▶ WORK INSTRUCTION:
Your result should be the lines holding the word "speaker", copied from the entries below.

▶ DATA FOR PROCESSING:
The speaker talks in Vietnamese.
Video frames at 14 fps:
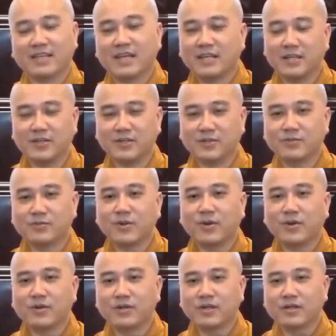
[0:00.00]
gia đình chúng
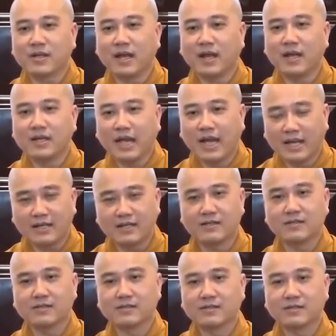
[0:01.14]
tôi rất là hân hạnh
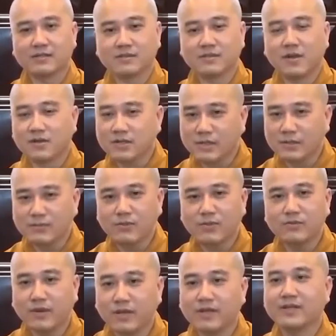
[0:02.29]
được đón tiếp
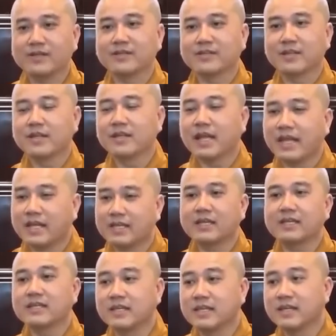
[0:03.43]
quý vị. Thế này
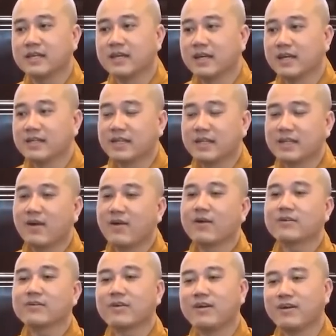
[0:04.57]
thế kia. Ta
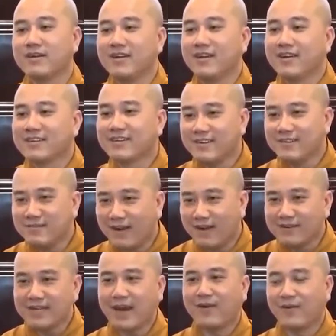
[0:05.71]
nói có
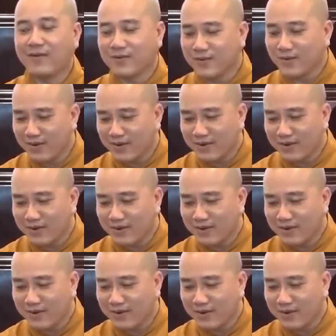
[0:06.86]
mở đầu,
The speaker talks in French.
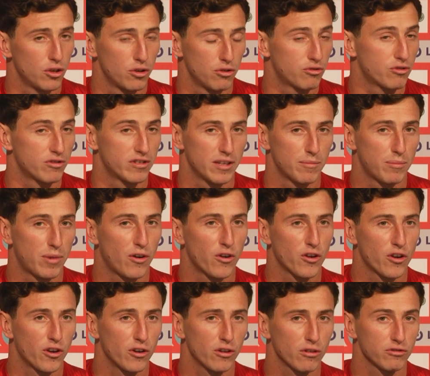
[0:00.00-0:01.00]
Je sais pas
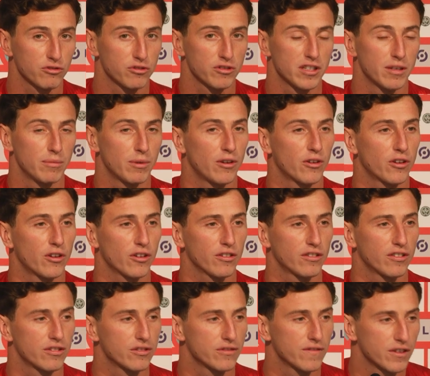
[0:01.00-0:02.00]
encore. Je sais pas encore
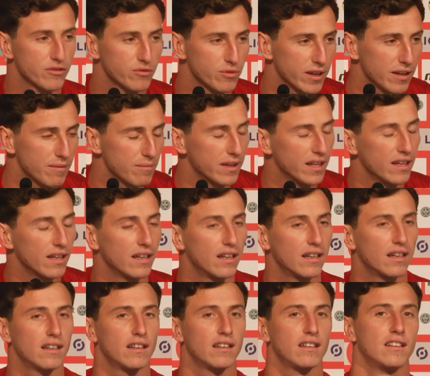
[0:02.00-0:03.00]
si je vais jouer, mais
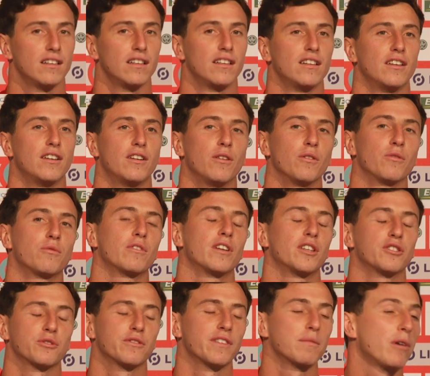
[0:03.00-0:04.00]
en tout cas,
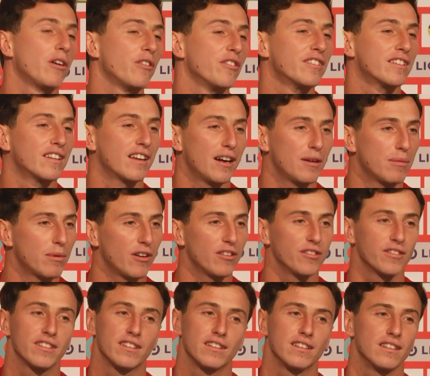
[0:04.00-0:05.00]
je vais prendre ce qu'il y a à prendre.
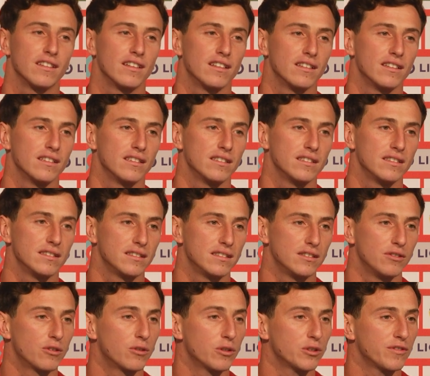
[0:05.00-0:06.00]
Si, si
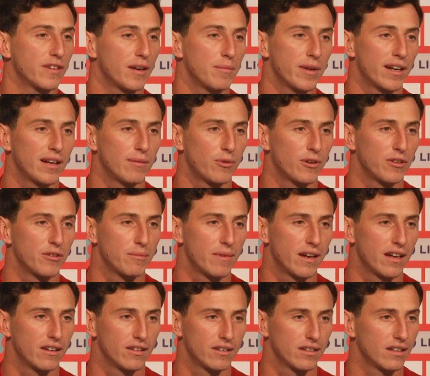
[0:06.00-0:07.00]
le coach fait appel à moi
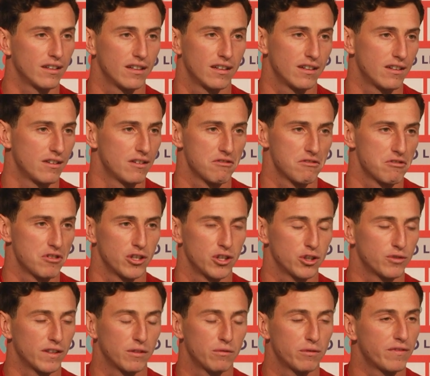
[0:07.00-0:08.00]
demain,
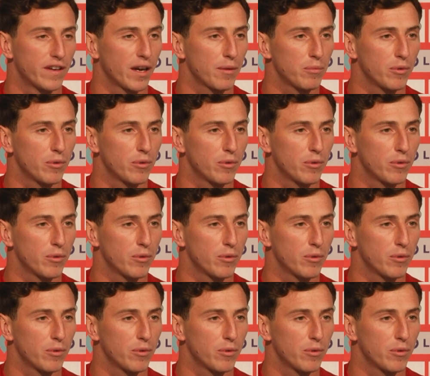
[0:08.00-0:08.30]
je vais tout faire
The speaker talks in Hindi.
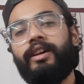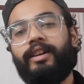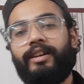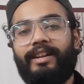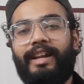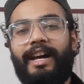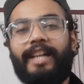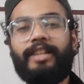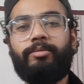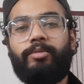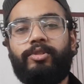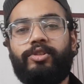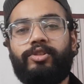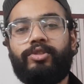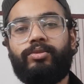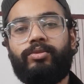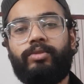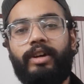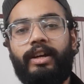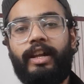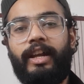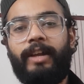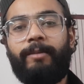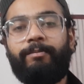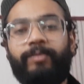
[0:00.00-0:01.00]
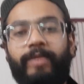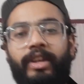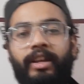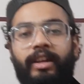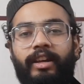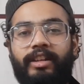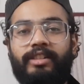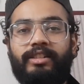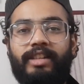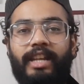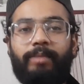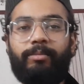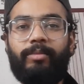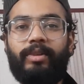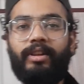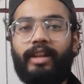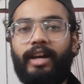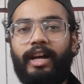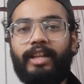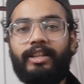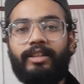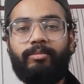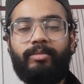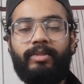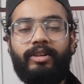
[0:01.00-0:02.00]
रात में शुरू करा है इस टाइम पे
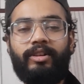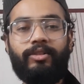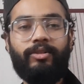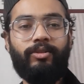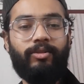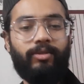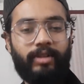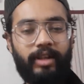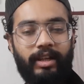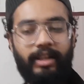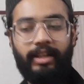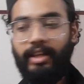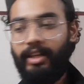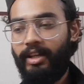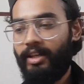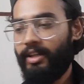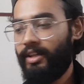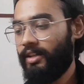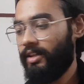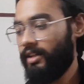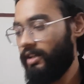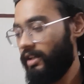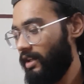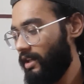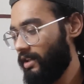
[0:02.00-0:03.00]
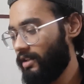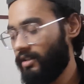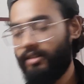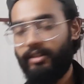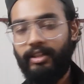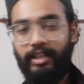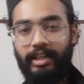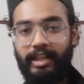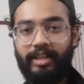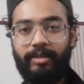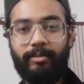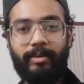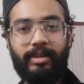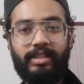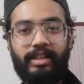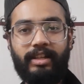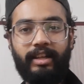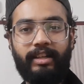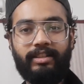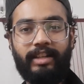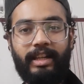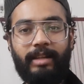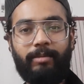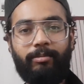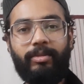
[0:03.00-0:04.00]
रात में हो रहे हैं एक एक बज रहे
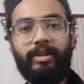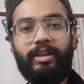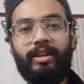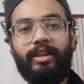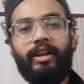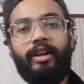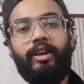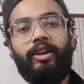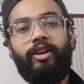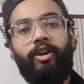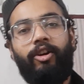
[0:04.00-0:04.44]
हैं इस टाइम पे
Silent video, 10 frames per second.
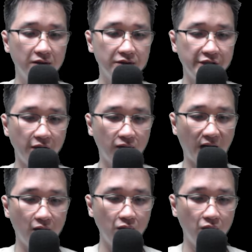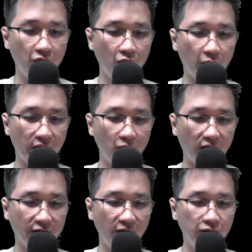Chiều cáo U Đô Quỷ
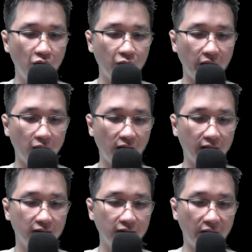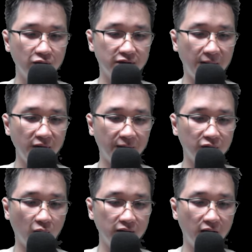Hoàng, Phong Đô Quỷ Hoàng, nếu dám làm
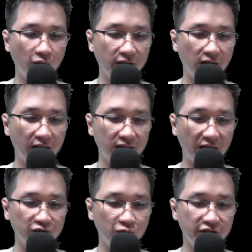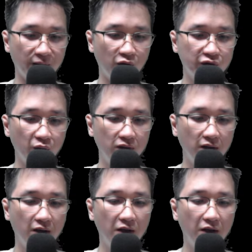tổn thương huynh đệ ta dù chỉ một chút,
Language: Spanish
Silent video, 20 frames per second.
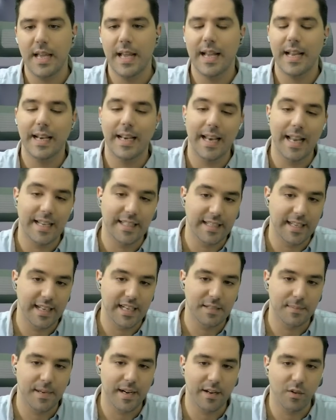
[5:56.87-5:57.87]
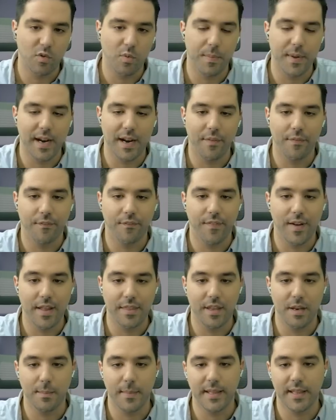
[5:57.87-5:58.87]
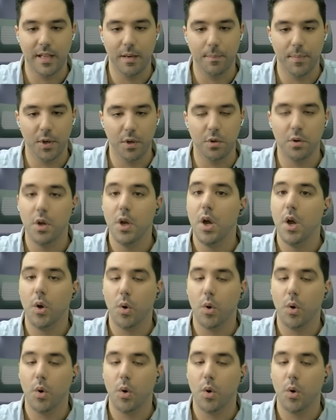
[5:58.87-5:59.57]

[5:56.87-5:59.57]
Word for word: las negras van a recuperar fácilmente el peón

▶ WRITTEN SOLUTION:
The speaker talks in Vietnamese.
The speaker talks in French.
The speaker talks in Hindi.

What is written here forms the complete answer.